* **TASK DETAILS**: Among the entries below, one line contains "(0.00 s to 1.00 s)" and another contains "(8.00 s to 9.00 s)". Transcribe those two lines and every line between them, exactly.

Content starts

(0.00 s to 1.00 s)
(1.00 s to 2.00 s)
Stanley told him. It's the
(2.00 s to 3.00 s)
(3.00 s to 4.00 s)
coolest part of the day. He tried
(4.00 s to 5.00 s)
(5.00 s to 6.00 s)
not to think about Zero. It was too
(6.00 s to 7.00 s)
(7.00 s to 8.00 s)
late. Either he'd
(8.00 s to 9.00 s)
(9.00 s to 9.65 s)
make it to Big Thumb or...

Content ends
Content starts

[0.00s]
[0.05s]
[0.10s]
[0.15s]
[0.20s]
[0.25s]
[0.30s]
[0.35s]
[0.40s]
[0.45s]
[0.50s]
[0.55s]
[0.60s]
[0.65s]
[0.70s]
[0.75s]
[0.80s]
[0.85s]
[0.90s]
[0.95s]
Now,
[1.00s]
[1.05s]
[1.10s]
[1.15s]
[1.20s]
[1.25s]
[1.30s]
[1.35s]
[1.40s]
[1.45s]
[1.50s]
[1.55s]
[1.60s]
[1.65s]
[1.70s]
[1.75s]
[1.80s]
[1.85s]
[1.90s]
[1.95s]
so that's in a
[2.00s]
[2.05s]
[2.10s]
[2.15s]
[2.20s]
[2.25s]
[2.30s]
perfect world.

Content ends
Content starts

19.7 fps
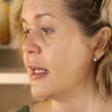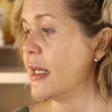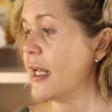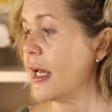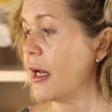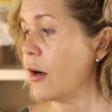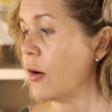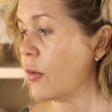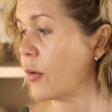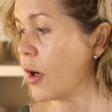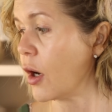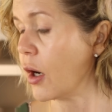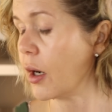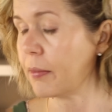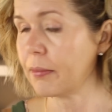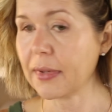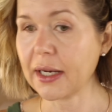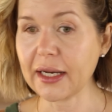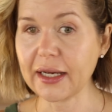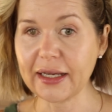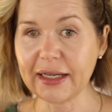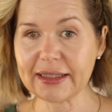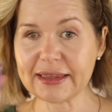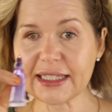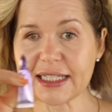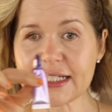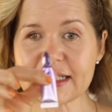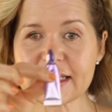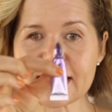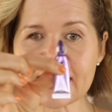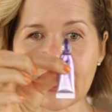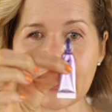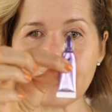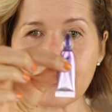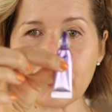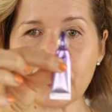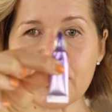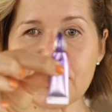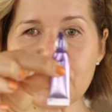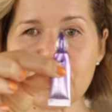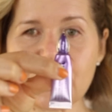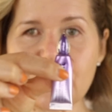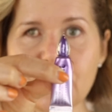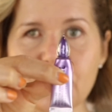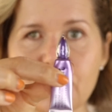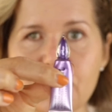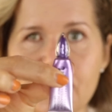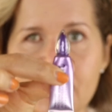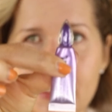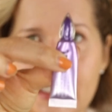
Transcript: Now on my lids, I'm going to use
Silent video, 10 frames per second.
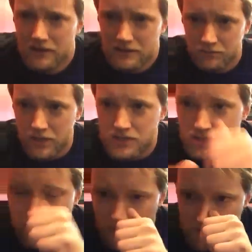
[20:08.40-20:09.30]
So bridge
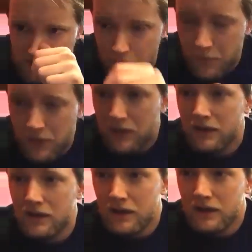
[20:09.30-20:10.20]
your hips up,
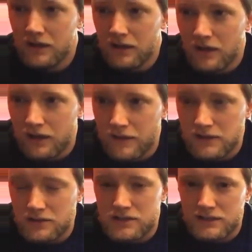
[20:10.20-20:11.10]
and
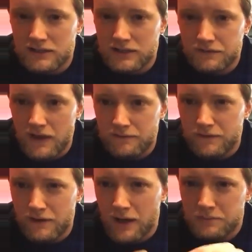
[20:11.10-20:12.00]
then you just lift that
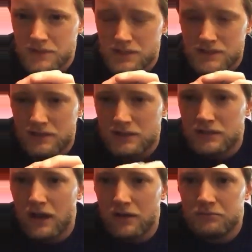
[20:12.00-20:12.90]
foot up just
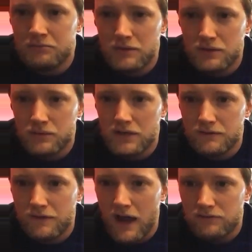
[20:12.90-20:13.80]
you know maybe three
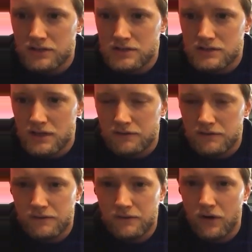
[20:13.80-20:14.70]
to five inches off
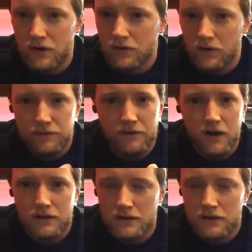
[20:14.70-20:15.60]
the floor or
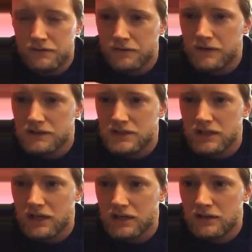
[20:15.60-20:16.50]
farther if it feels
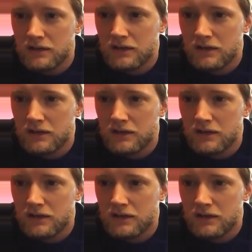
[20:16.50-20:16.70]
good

Content ends

* **ANSWER TO THIS EXERCISE**:
(0.00 s to 1.00 s)
(1.00 s to 2.00 s)
Stanley told him. It's the
(2.00 s to 3.00 s)
(3.00 s to 4.00 s)
coolest part of the day. He tried
(4.00 s to 5.00 s)
(5.00 s to 6.00 s)
not to think about Zero. It was too
(6.00 s to 7.00 s)
(7.00 s to 8.00 s)
late. Either he'd
(8.00 s to 9.00 s)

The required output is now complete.